_Task directions_
Only an exact copy of the entries, stripped of pictures, will serve as the answer.

————————

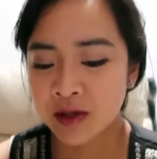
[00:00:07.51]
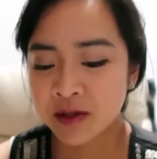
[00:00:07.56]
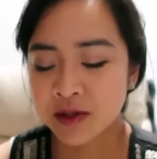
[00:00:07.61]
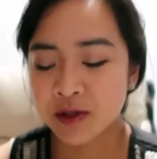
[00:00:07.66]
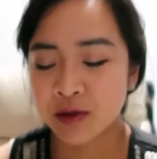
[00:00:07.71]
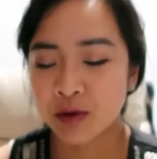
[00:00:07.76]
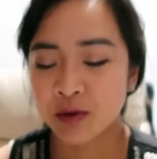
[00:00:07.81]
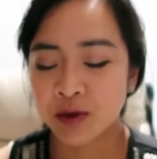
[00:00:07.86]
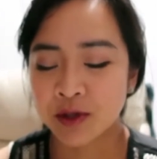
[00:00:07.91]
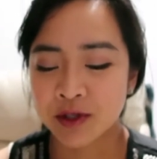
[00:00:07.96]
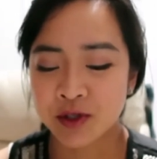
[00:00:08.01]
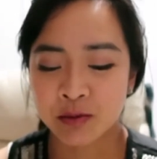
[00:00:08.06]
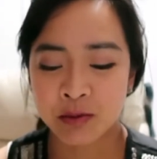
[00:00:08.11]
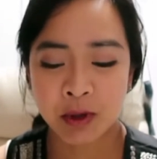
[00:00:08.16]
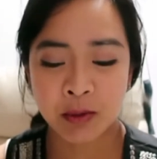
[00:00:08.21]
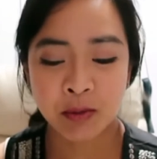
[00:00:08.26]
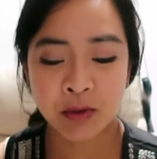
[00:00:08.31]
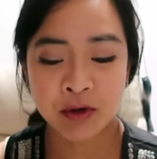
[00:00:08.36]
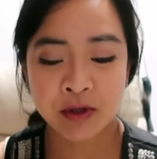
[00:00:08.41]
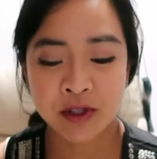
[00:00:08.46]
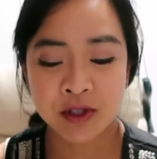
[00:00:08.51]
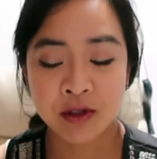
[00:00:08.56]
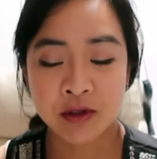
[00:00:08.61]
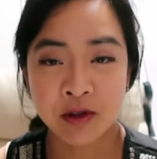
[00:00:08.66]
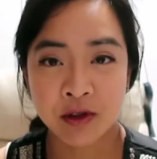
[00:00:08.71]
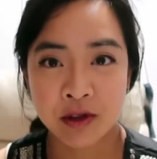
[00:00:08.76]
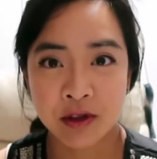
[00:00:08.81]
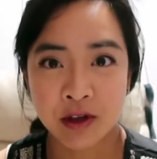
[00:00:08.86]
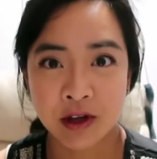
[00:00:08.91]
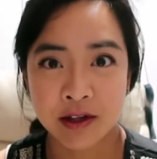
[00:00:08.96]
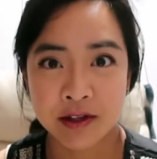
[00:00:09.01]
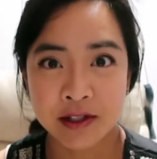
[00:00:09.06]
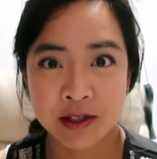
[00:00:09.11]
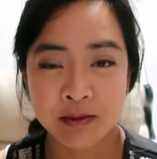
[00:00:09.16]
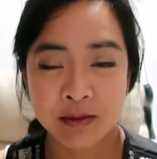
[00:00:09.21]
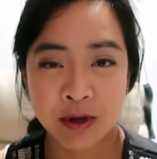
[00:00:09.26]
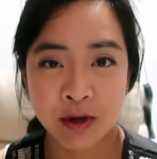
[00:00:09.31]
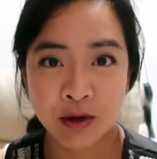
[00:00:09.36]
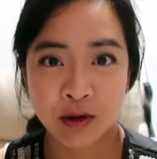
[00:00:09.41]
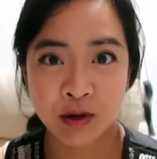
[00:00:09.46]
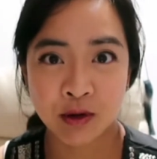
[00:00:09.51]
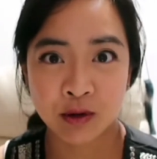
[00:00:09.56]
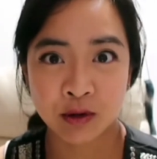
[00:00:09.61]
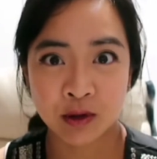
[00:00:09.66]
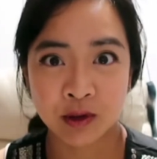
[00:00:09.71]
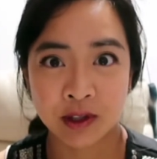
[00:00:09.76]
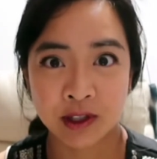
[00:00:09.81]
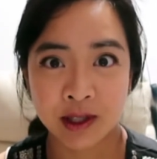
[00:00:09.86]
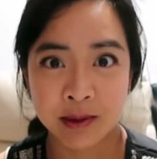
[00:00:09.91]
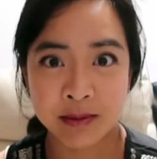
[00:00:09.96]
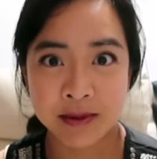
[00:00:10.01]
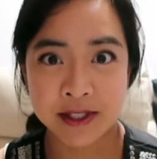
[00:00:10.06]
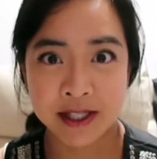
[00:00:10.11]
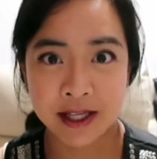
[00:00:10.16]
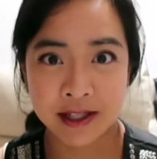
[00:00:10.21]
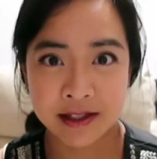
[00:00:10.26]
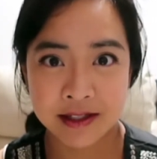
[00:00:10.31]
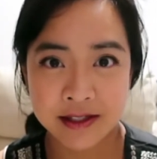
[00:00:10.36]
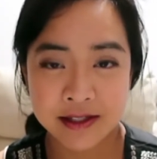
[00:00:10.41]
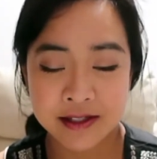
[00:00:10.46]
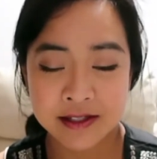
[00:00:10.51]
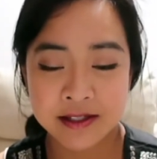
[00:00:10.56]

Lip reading: So these are my personal thoughts about LipSense,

————————

_Exercise output_
[00:00:07.51]
[00:00:07.56]
[00:00:07.61]
[00:00:07.66]
[00:00:07.71]
[00:00:07.76]
[00:00:07.81]
[00:00:07.86]
[00:00:07.91]
[00:00:07.96]
[00:00:08.01]
[00:00:08.06]
[00:00:08.11]
[00:00:08.16]
[00:00:08.21]
[00:00:08.26]
[00:00:08.31]
[00:00:08.36]
[00:00:08.41]
[00:00:08.46]
[00:00:08.51]
[00:00:08.56]
[00:00:08.61]
[00:00:08.66]
[00:00:08.71]
[00:00:08.76]
[00:00:08.81]
[00:00:08.86]
[00:00:08.91]
[00:00:08.96]
[00:00:09.01]
[00:00:09.06]
[00:00:09.11]
[00:00:09.16]
[00:00:09.21]
[00:00:09.26]
[00:00:09.31]
[00:00:09.36]
[00:00:09.41]
[00:00:09.46]
[00:00:09.51]
[00:00:09.56]
[00:00:09.61]
[00:00:09.66]
[00:00:09.71]
[00:00:09.76]
[00:00:09.81]
[00:00:09.86]
[00:00:09.91]
[00:00:09.96]
[00:00:10.01]
[00:00:10.06]
[00:00:10.11]
[00:00:10.16]
[00:00:10.21]
[00:00:10.26]
[00:00:10.31]
[00:00:10.36]
[00:00:10.41]
[00:00:10.46]
[00:00:10.51]
[00:00:10.56]

Lip reading: So these are my personal thoughts about LipSense,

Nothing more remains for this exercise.